Vercel Breached via OAuth Supply Chain Attack — Attacker Bypassed MFA Without Stealing a Single Credential
A threat actor has breached Vercel's developer infrastructure through an identity supply chain attack that bypassed multi-factor authentication entirely — without stealing a single credential. The compromise, disclosed in April 2026, exploited a breached third-party OAuth integration to inherit valid Google Workspace sessions belonging to Vercel developers, representing a fundamental shift in how supply chain attacks can target identity rather than code.
The attack began with the compromise of Context.ai's Google Cloud Platform project. The attacker extracted the OAuth Client Secret and all associated refresh tokens issued to users who had previously authorized the Context.ai integration. Because OAuth consent grants are persistent, the attacker immediately inherited every active session — including those of Vercel developers who had granted Context.ai access to their Google Workspace accounts. No victim interaction was required.
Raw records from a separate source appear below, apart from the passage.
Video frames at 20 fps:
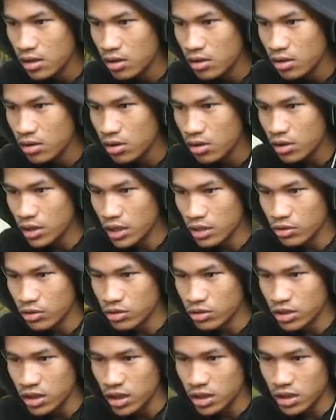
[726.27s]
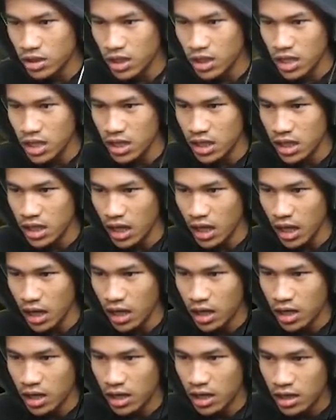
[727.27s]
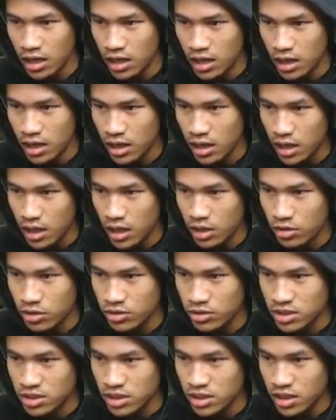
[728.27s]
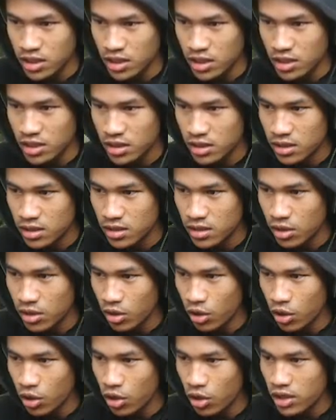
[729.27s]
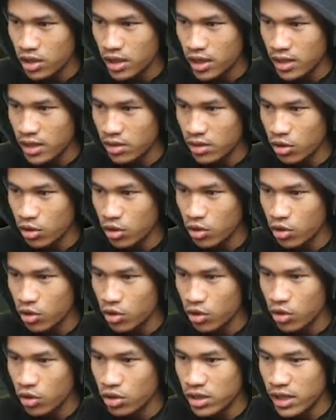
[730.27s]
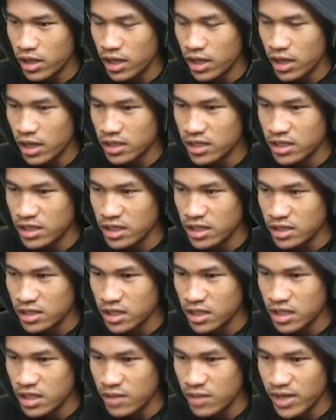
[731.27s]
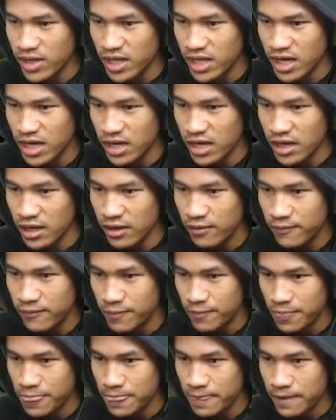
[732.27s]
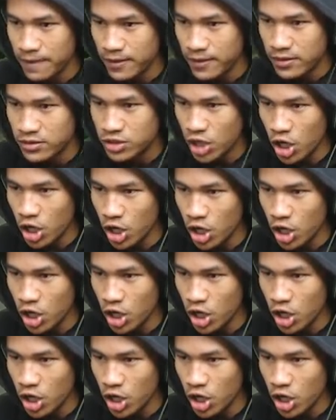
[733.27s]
Wih, kalau deket hilang. Kalau di sini, oke, oke, dideketin dia malah hilang ya. Cong,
With the stolen client secret and refresh tokens, the attacker exchanged them for fresh access tokens against Google's OAuth2 token endpoint. This exploited a critical design characteristic: token refresh operations do not trigger MFA re-evaluation. Once a user has completed initial authentication and granted consent, subsequent token refreshes are treated as trusted continuations of the original session regardless of the source IP, device posture, or geographic location. Google Workspace Conditional Access policies do not re-evaluate trust signals during these operations.
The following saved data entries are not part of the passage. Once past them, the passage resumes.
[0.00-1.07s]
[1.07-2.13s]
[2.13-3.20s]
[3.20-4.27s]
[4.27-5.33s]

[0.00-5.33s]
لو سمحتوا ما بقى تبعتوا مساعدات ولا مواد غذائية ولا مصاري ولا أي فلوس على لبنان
Using the freshly minted access tokens, the attacker conducted systematic enumeration of Google Workspace resources from the 194.26.135.0/24 IP range. Searches targeted high-value keywords across Gmail, Drive, and internal documentation — including PROD_SECRET, API_KEY, god-mode, env, and KMS. The search patterns suggest automated, likely AI-augmented tooling designed to rapidly identify and prioritize documents containing production credentials and key management references.
The attacker located a privileged internal administration dashboard used by Vercel engineers for production debugging. While individual metadata fields within the dashboard were classified as non-sensitive, the attacker reconstructed sensitive production values by combining multiple fields — a classic aggregation attack. Exfiltrated data was transmitted to a command-and-control endpoint at api-update-verification[.]com/collect, designed to mimic a legitimate API update service.
Detection came approximately 72 hours after initial access, when Vercel security identified anomalous OAuth token refresh patterns. The Context.ai OAuth integration was immediately revoked and incident response was initiated.
What Defenders Should Do:
Audit all third-party OAuth integrations authorized against your identity provider and revoke any that are no longer actively used or maintained. The attack surface is not your credentials — it is every consent grant your users have ever approved. Implement monitoring for anomalous OAuth token refresh volumes and geographic shifts in token usage. Push identity providers to enforce MFA re-evaluation on token refresh operations, not just initial authentication. Review Google Workspace Conditional Access policies and understand that current configurations do not re-challenge on refresh. Search for connections to the 194.26.135.0/24 IP range and the domain api-update-verification[.]com in your network logs. Any organization whose employees authorized the Context.ai OAuth integration should treat those accounts as compromised and rotate all associated credentials and secrets.